» **WORK ITEM**
Repeat every entry word for word; omit all pictures.

» **RECORDS FOR THE EXERCISE**
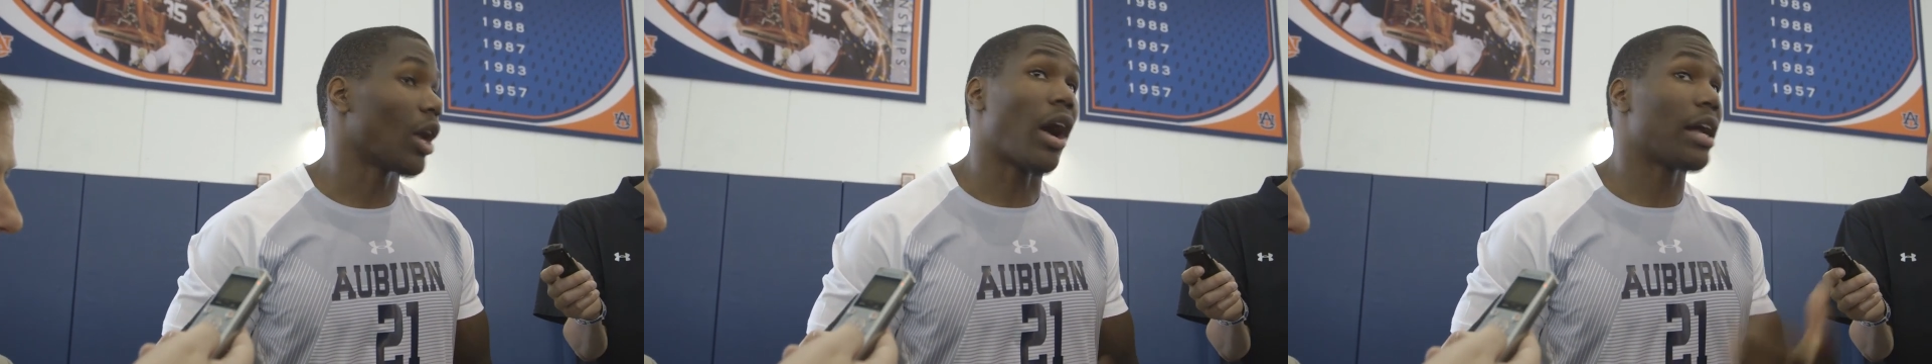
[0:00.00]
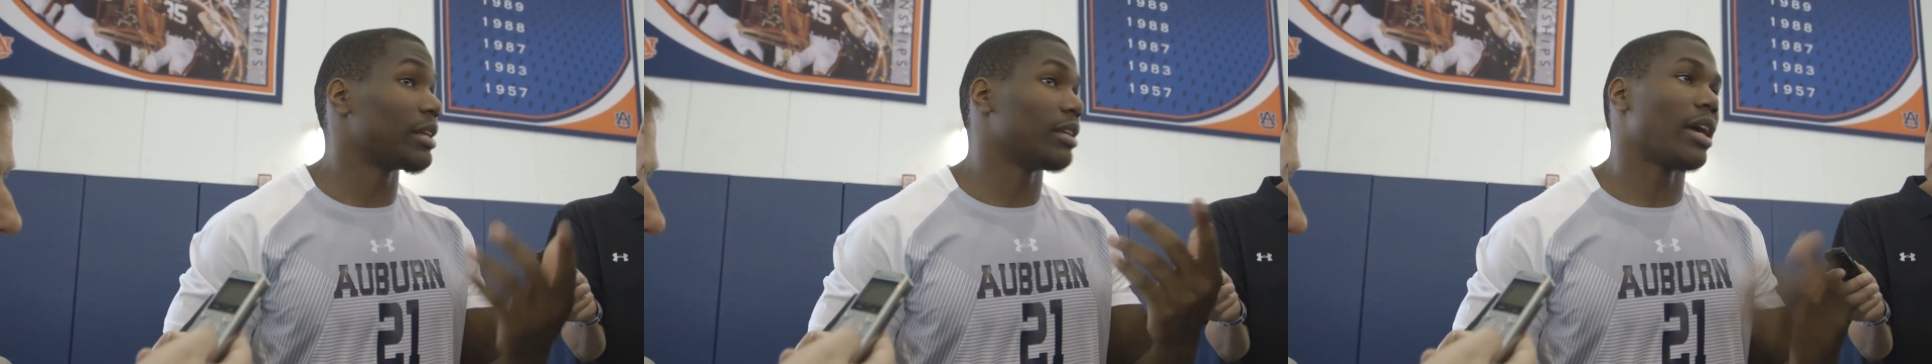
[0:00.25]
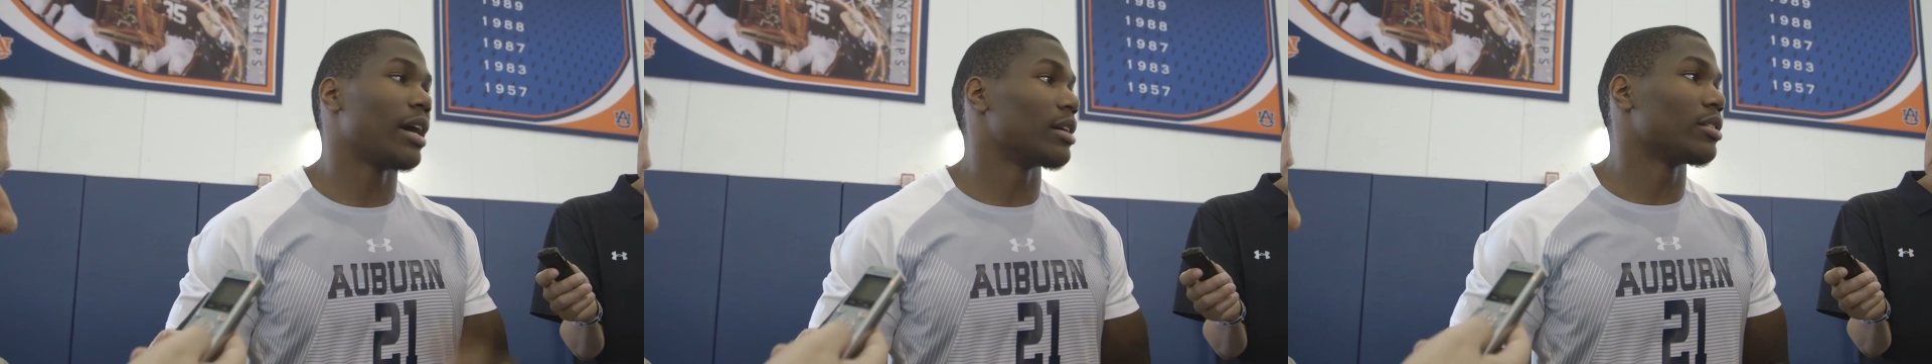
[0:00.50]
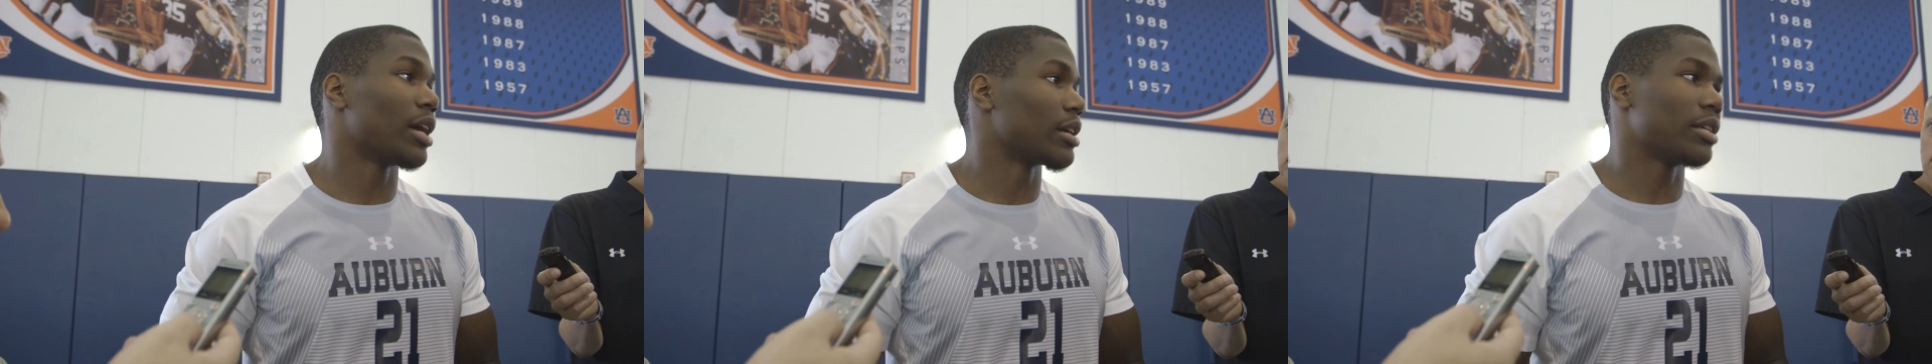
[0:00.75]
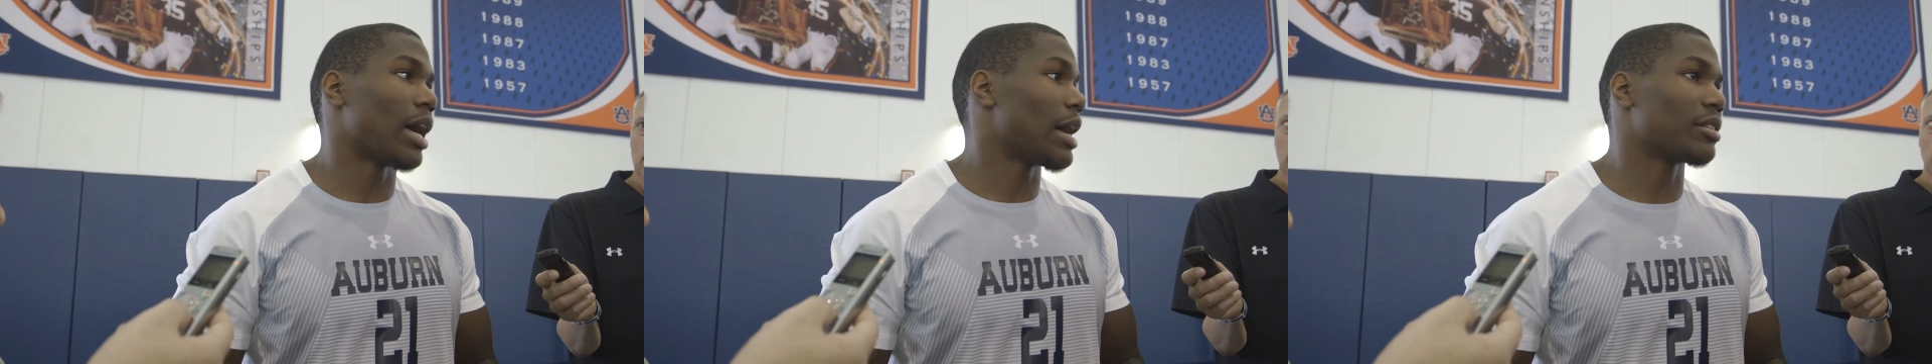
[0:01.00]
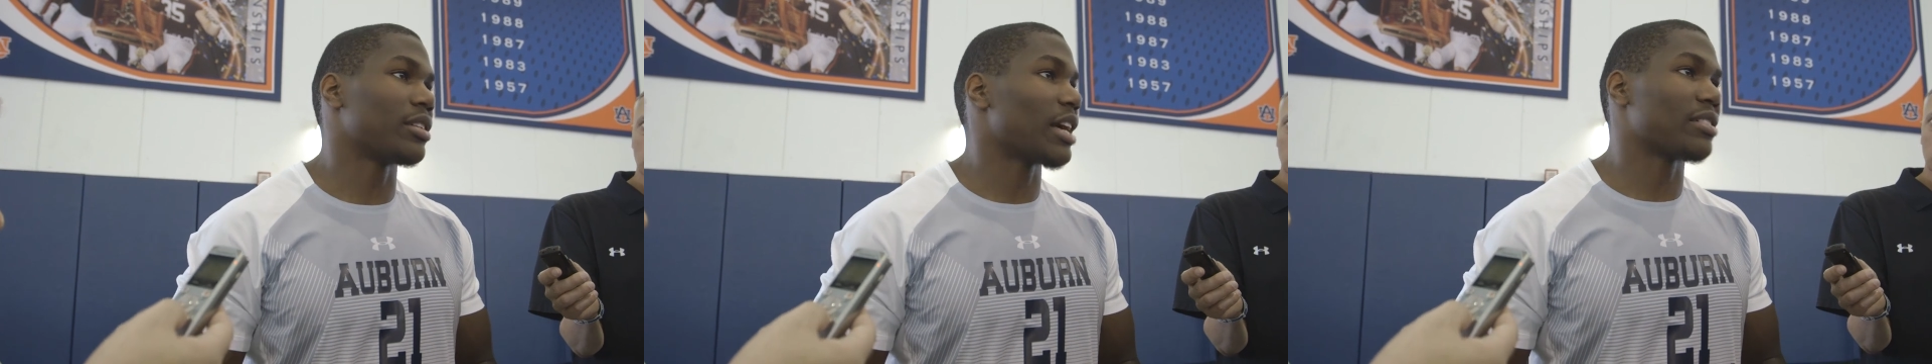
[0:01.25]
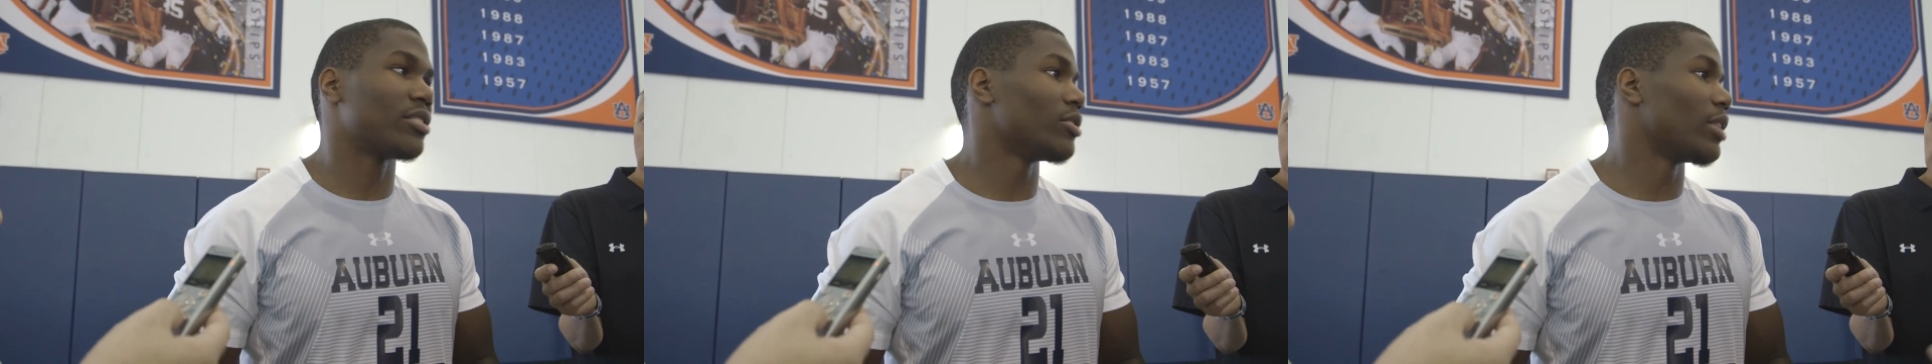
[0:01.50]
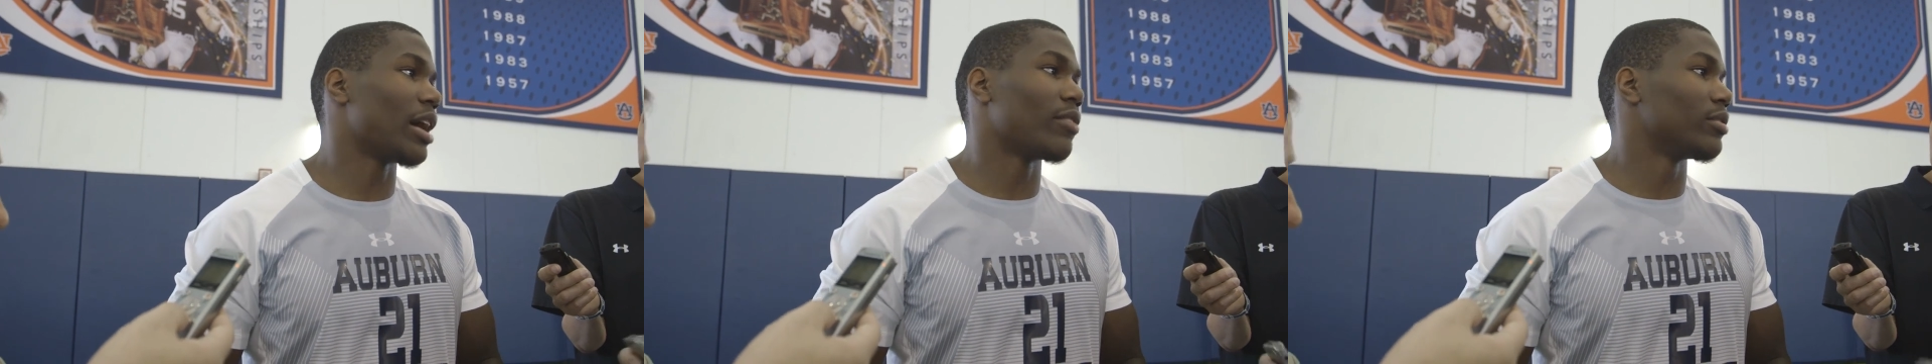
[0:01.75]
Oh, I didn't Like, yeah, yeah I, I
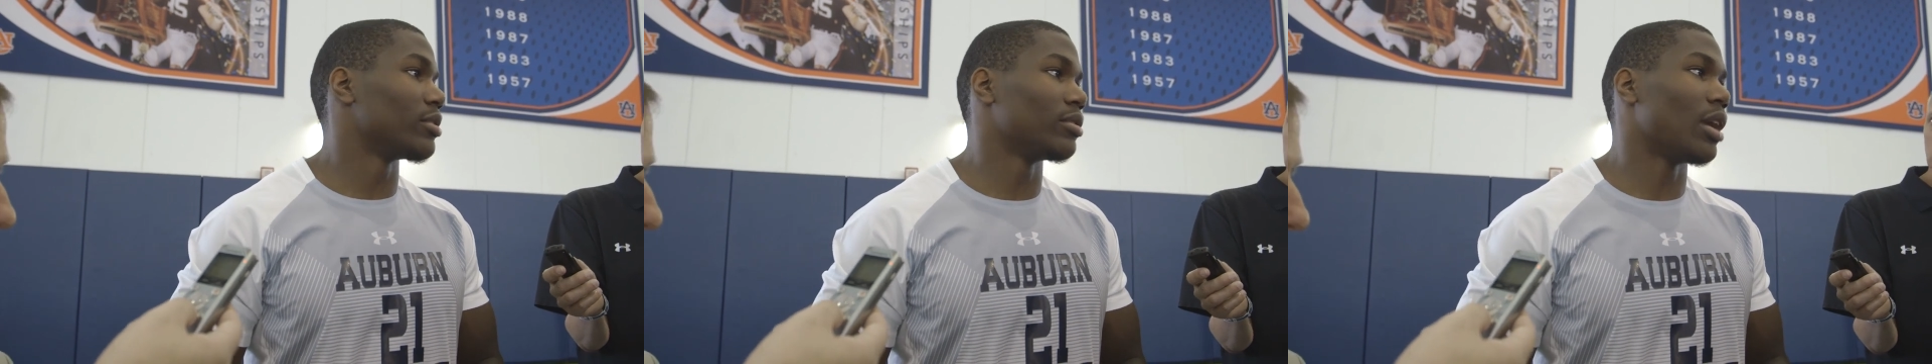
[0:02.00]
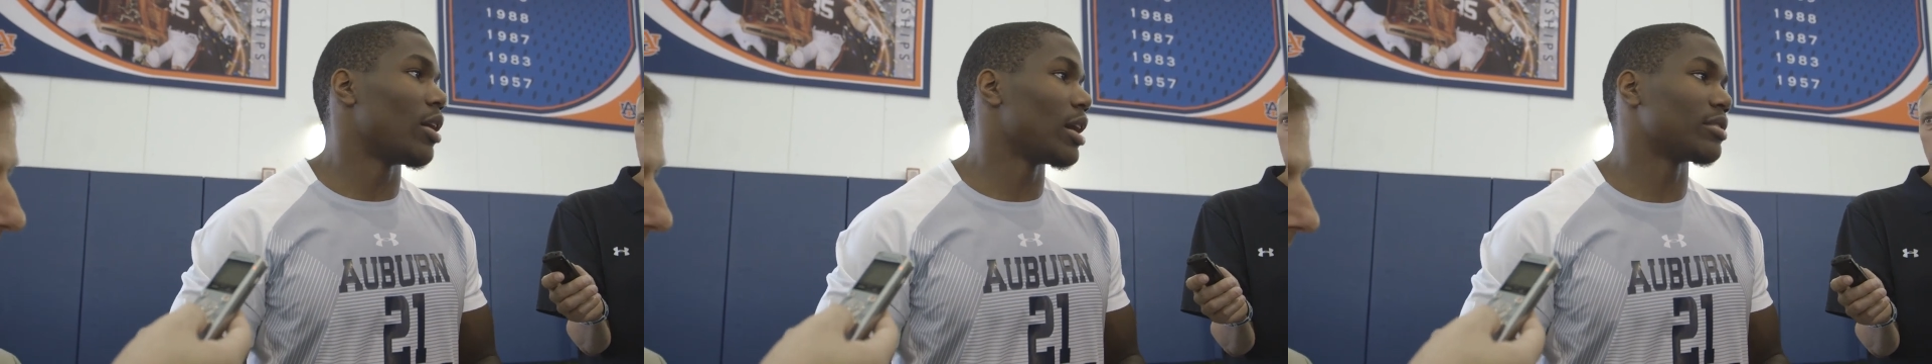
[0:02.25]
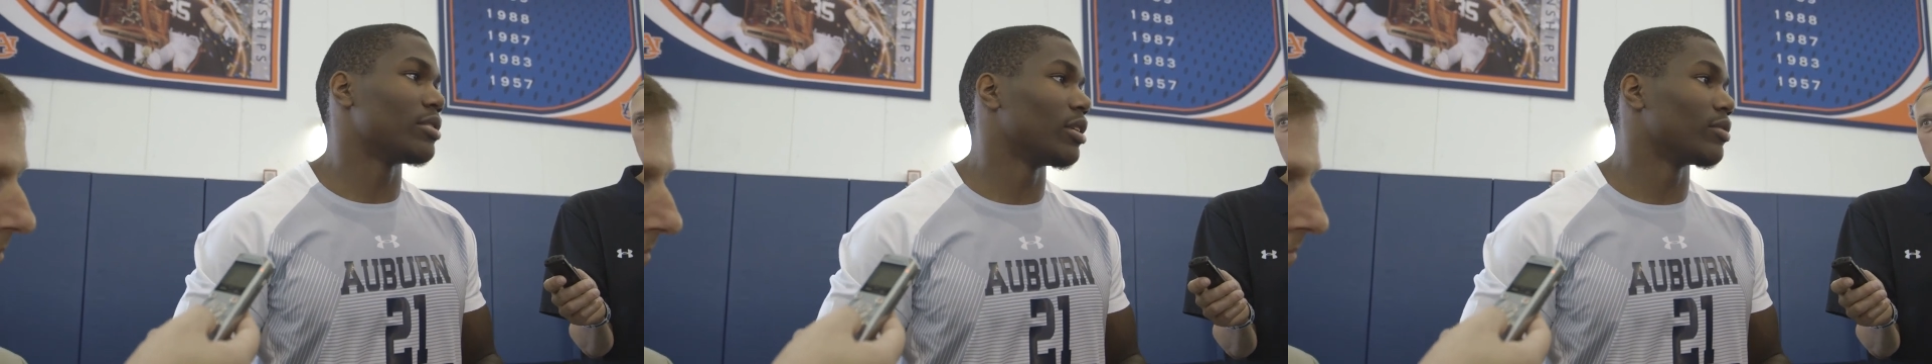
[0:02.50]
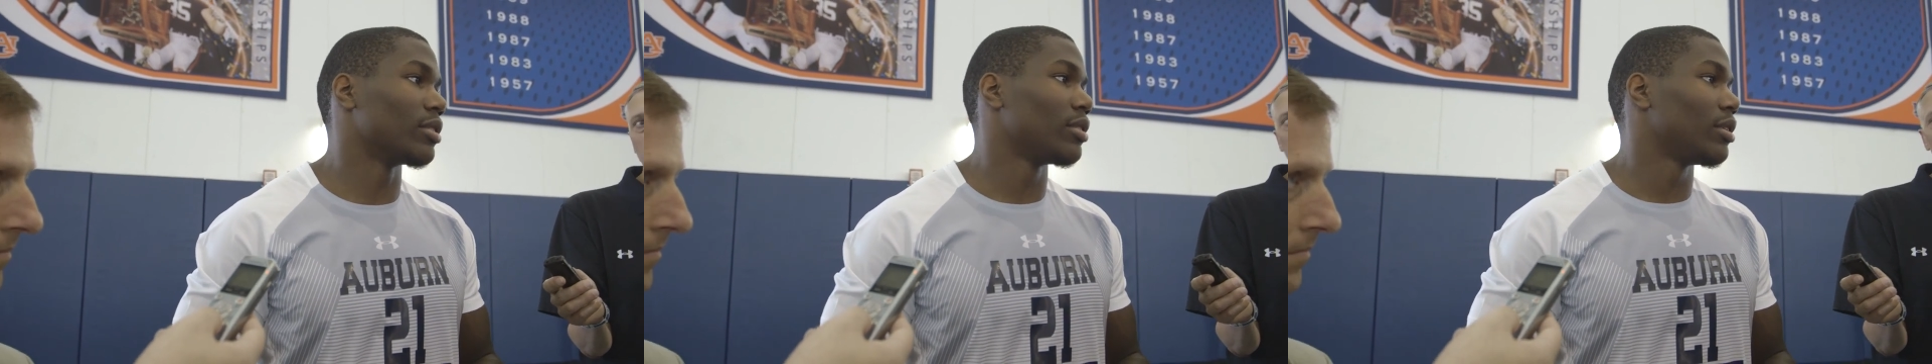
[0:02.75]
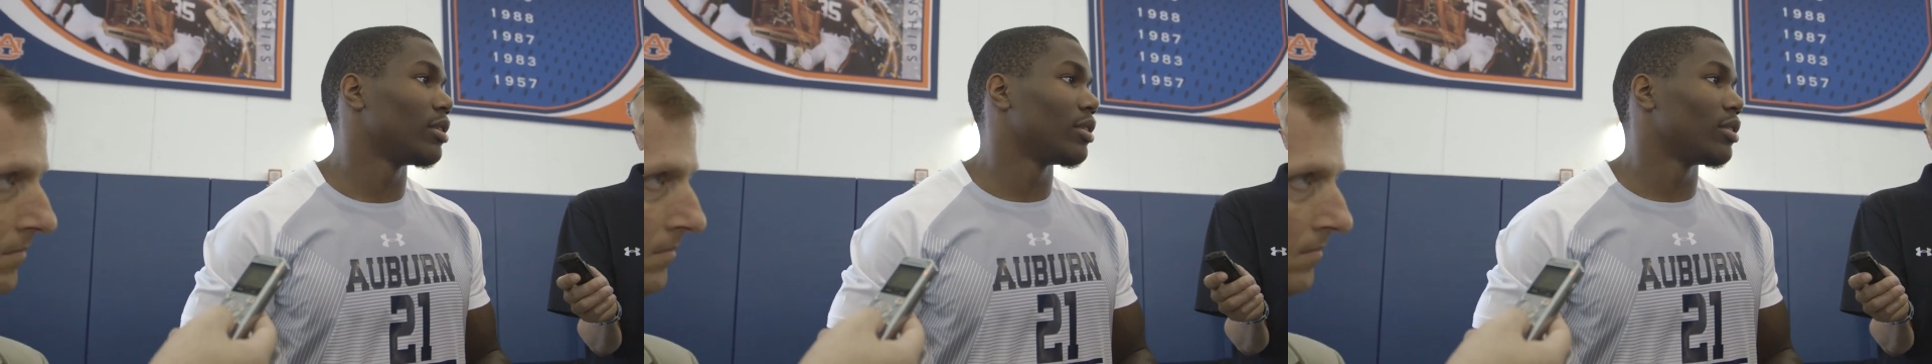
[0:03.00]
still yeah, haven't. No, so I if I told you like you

» **REPLY TO THE TASK**
[0:00.00]
[0:00.25]
[0:00.50]
[0:00.75]
[0:01.00]
[0:01.25]
[0:01.50]
[0:01.75]
Oh, I didn't Like, yeah, yeah I, I
[0:02.00]
[0:02.25]
[0:02.50]
[0:02.75]
[0:03.00]
still yeah, haven't. No, so I if I told you like you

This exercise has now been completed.